Charles E. Taylor 1868 - 1956
The AMTA is a non-profit organization, 501(c)6, and was created to promote to the public the proud craft & profession of the Aircraft Maintenance Technician; AMT. The first Aircraft Mechanic was Charles E. Taylor. Mr. Taylor, or "Charlie", was the Wright Brothers mechanic. Sadly history almost forgot the contributions that Charlie made to aviation. When Orville and Wilbur needed an engine to power their Wright Glider they were unable to find a manufacturer who could build one to their specifications. This is when they turned to Charlie. Having helped build and assemble a lot of the parts for the Wright Flyer the Wrights asked Charlie if he could build the engine. The answer was, "Sure."
Starting from a solid block of metal and using basic tools such as a drill, lathe and some simple hand tools Charlie built the first aircraft engine and all this from a rough drawing made on a napkin! The Wrights determined they needed an engine that could not weigh more than 180 pounds and had to deliver 8-9 horsepower. With the skill, knowledge and integrity Charlie possessed he provided the Wrights with a four cylinder engine with four inch stroke and four inch bore weighing 150 pounds and delivering 13 horsepower on the brake. All this was done in only six weeks! This engine was more than capable of carrying the weight of 625 pounds of machines and man.
In December 1903 history was made. But history almost forgot the man who helped turn the Wright Glider into the Wright Flyer. After more than 100 years of aviation it is long past the time where Charles E. Taylor deserves recognition. Although Orville and Wilbur always gave Charlie the credit for his contributions history has made him little more than a foot note. Charlie deserves better!
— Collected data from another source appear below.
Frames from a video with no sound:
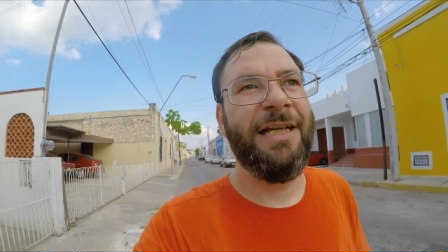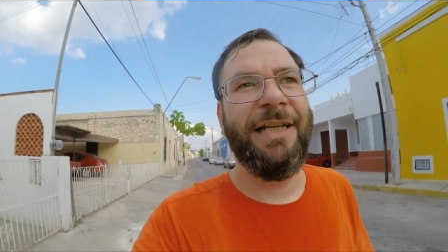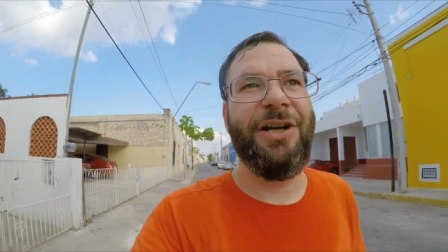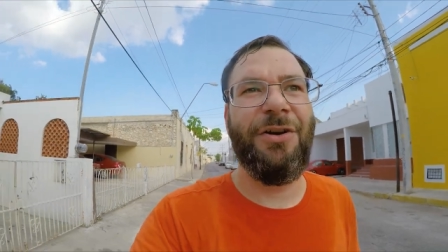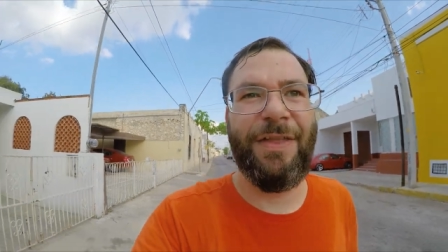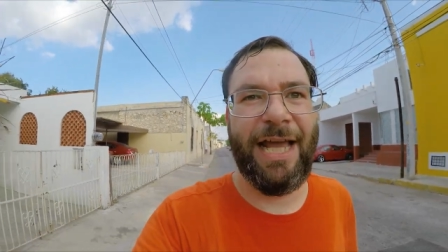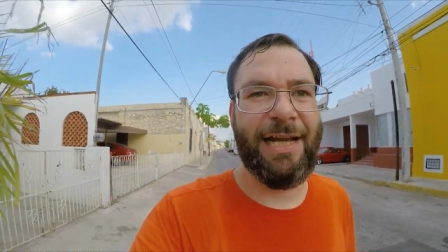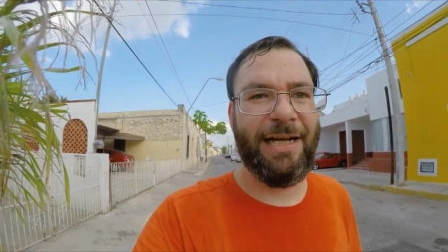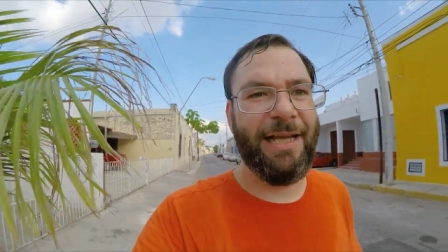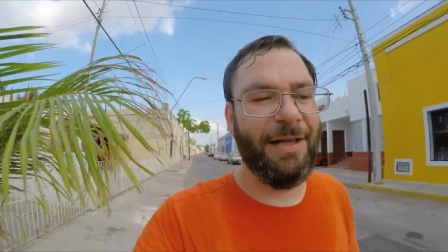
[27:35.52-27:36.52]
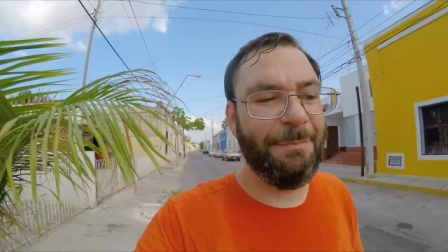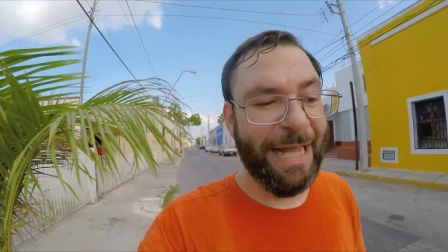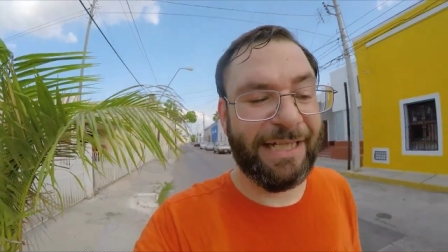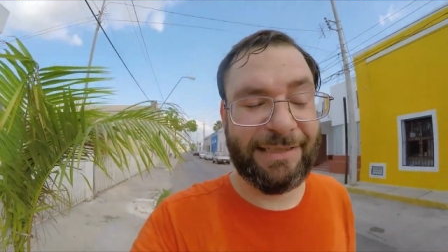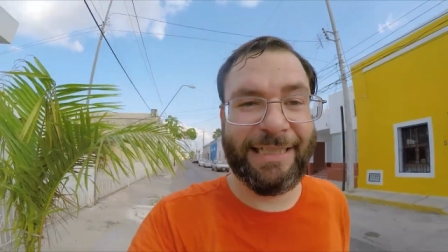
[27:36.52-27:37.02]
you know, that uh,
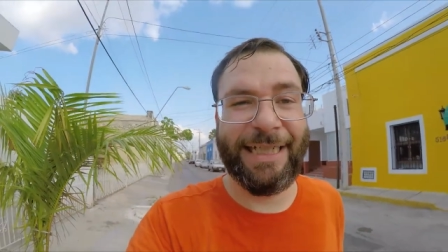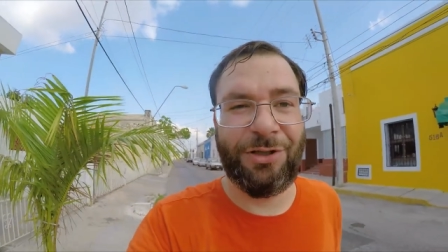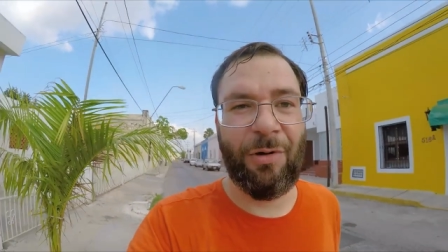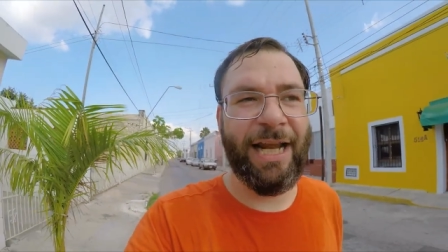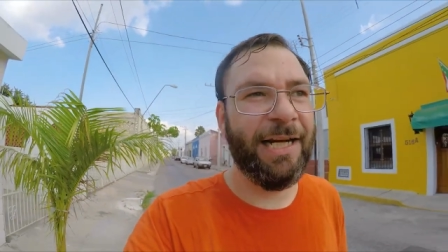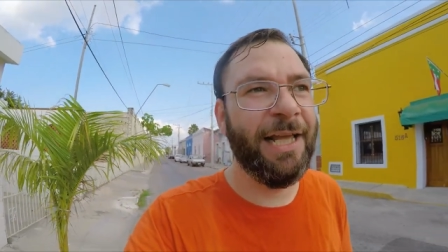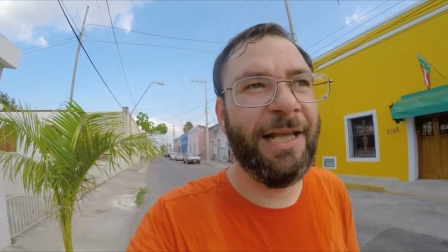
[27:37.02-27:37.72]
make a city great.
Charles E. Taylor created a profession whereby the very nature of this profession recognition is not noted by the public. Thousands of skilled and professional men and women have followed in Charlie's footsteps. These men and women like, Charles E. Taylor, carry the burden of an incredible weight. That weight is aircraft safety. Today's Aircraft Maintenance Technicians, from manufacturing to overhaul to line maintenance, do not seek the lime light. Just the opposite! Like Charlie did over 100 years ago, today's AMTs take their craft seriously and with pride.
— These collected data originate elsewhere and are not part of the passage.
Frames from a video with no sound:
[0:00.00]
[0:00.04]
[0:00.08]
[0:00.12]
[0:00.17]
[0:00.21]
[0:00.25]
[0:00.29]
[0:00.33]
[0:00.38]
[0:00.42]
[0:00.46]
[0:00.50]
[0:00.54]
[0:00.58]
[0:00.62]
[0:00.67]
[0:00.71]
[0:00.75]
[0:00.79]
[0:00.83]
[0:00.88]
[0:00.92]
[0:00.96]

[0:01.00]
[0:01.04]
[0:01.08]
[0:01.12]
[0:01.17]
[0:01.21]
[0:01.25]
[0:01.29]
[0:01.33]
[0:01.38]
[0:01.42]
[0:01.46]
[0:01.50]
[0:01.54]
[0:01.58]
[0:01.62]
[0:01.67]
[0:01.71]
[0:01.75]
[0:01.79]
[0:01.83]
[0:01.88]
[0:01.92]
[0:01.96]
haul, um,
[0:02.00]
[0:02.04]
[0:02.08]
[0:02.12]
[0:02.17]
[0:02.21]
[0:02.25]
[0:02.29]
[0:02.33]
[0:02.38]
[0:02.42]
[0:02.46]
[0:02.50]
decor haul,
It seems as if history repeats itself because today the Aircraft Maintenance Technician is being forgotten. The AMTA wants to change that. Next time you fly or plan on flying or see an aircraft streak across the open skies think about the countless men and women behind the scenes of aircraft maintenance who remain in the shadows of recognition but always remain professional and vigilant. Just like Charles E. Taylor did over a century ago!